• **Exercise instructions**
Write out the records again exactly and exclude the pictures.

[Saved data entries]
= = = = = = =
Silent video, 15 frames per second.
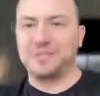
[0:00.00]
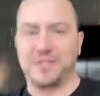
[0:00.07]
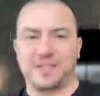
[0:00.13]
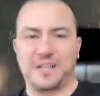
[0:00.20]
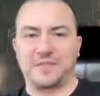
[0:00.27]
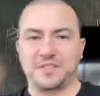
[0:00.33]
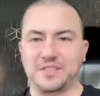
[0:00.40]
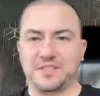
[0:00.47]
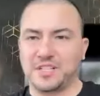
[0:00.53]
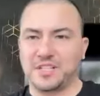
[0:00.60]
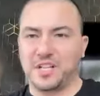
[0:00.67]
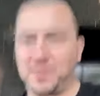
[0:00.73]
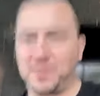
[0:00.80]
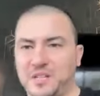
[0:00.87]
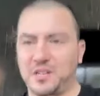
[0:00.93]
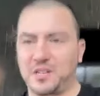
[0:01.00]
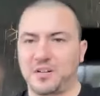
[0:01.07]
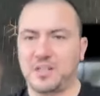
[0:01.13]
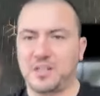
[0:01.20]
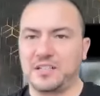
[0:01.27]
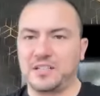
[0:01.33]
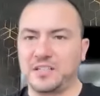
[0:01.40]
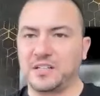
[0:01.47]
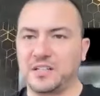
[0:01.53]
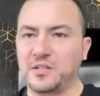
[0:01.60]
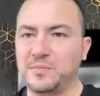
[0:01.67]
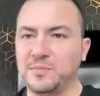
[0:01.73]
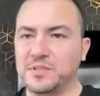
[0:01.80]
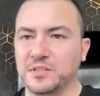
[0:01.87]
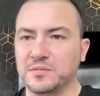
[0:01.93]
Do I have this going correctly? I
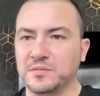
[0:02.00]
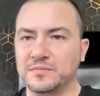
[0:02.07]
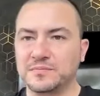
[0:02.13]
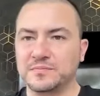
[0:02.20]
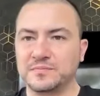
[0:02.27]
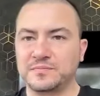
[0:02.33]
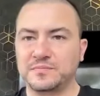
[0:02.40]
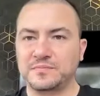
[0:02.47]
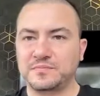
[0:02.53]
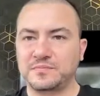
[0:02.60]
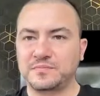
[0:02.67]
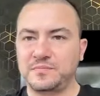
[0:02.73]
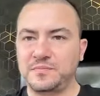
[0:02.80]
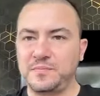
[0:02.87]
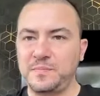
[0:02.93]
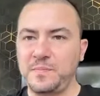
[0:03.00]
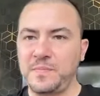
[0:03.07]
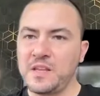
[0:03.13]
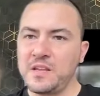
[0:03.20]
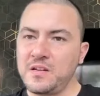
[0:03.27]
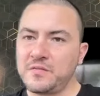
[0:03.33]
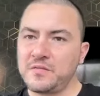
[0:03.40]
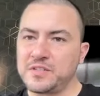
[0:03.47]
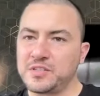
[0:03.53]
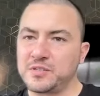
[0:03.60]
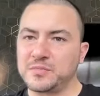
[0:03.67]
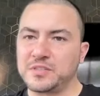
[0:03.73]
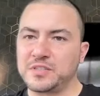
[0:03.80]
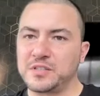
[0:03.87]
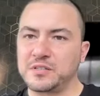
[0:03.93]
hope so. I'm
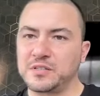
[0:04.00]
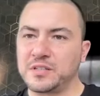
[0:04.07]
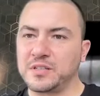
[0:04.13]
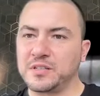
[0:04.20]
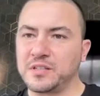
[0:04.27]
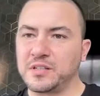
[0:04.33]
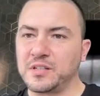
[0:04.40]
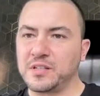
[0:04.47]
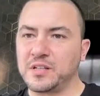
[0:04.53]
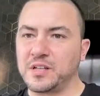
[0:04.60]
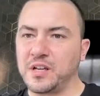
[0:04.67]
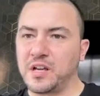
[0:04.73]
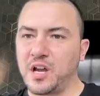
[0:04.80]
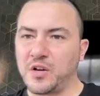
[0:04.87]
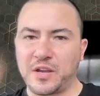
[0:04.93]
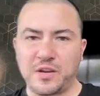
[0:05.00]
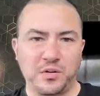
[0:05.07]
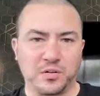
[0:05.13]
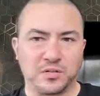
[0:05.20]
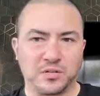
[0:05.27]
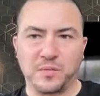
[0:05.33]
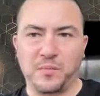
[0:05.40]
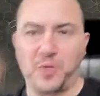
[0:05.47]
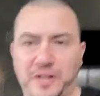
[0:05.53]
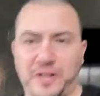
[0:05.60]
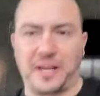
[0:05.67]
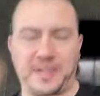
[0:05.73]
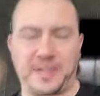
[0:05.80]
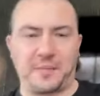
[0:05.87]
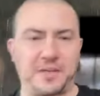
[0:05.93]
continually. Okay, cool. Good morning.
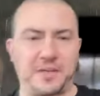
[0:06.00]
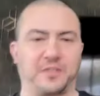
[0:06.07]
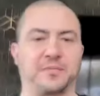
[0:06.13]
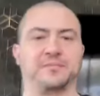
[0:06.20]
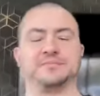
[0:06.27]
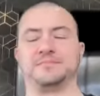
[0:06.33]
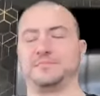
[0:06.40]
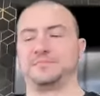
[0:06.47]
I think I'm here.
= = = = = = =
• **Worked solution**
Silent video, 15 frames per second.
[0:00.00]
[0:00.07]
[0:00.13]
[0:00.20]
[0:00.27]
[0:00.33]
[0:00.40]
[0:00.47]
[0:00.53]
[0:00.60]
[0:00.67]
[0:00.73]
[0:00.80]
[0:00.87]
[0:00.93]
[0:01.00]
[0:01.07]
[0:01.13]
[0:01.20]
[0:01.27]
[0:01.33]
[0:01.40]
[0:01.47]
[0:01.53]
[0:01.60]
[0:01.67]
[0:01.73]
[0:01.80]
[0:01.87]
[0:01.93]
Do I have this going correctly? I
[0:02.00]
[0:02.07]
[0:02.13]
[0:02.20]
[0:02.27]
[0:02.33]
[0:02.40]
[0:02.47]
[0:02.53]
[0:02.60]
[0:02.67]
[0:02.73]
[0:02.80]
[0:02.87]
[0:02.93]
[0:03.00]
[0:03.07]
[0:03.13]
[0:03.20]
[0:03.27]
[0:03.33]
[0:03.40]
[0:03.47]
[0:03.53]
[0:03.60]
[0:03.67]
[0:03.73]
[0:03.80]
[0:03.87]
[0:03.93]
hope so. I'm
[0:04.00]
[0:04.07]
[0:04.13]
[0:04.20]
[0:04.27]
[0:04.33]
[0:04.40]
[0:04.47]
[0:04.53]
[0:04.60]
[0:04.67]
[0:04.73]
[0:04.80]
[0:04.87]
[0:04.93]
[0:05.00]
[0:05.07]
[0:05.13]
[0:05.20]
[0:05.27]
[0:05.33]
[0:05.40]
[0:05.47]
[0:05.53]
[0:05.60]
[0:05.67]
[0:05.73]
[0:05.80]
[0:05.87]
[0:05.93]
continually. Okay, cool. Good morning.
[0:06.00]
[0:06.07]
[0:06.13]
[0:06.20]
[0:06.27]
[0:06.33]
[0:06.40]
[0:06.47]
I think I'm here.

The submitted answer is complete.